Task directions: Write the data below out exactly as it stands. Do not include the pictures.

Stored items from a collection:
↓
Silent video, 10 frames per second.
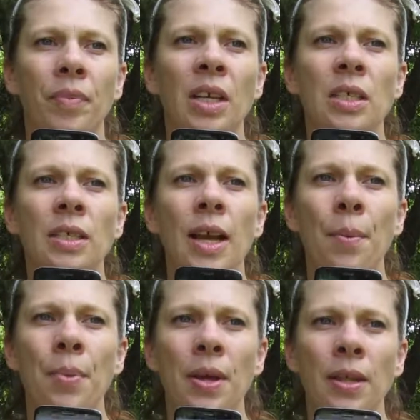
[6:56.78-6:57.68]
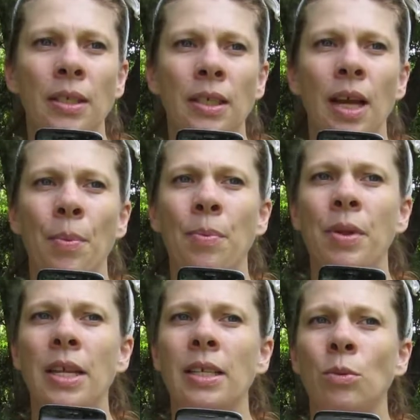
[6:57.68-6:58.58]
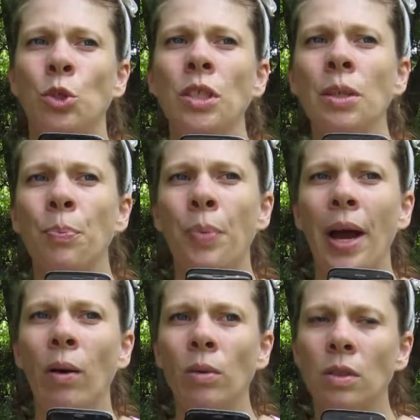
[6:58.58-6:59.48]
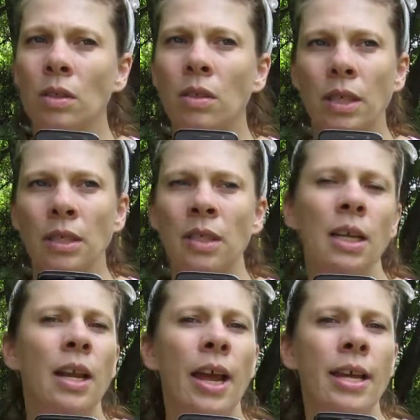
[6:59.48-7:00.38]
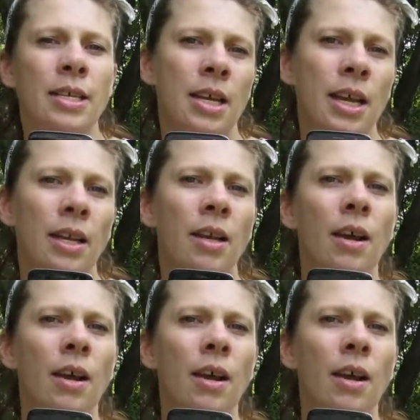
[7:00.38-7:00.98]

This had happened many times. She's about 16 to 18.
↑
Worked solution:
Silent video, 10 frames per second.
[6:56.78-6:57.68]
[6:57.68-6:58.58]
[6:58.58-6:59.48]
[6:59.48-7:00.38]
[7:00.38-7:00.98]

This had happened many times. She's about 16 to 18.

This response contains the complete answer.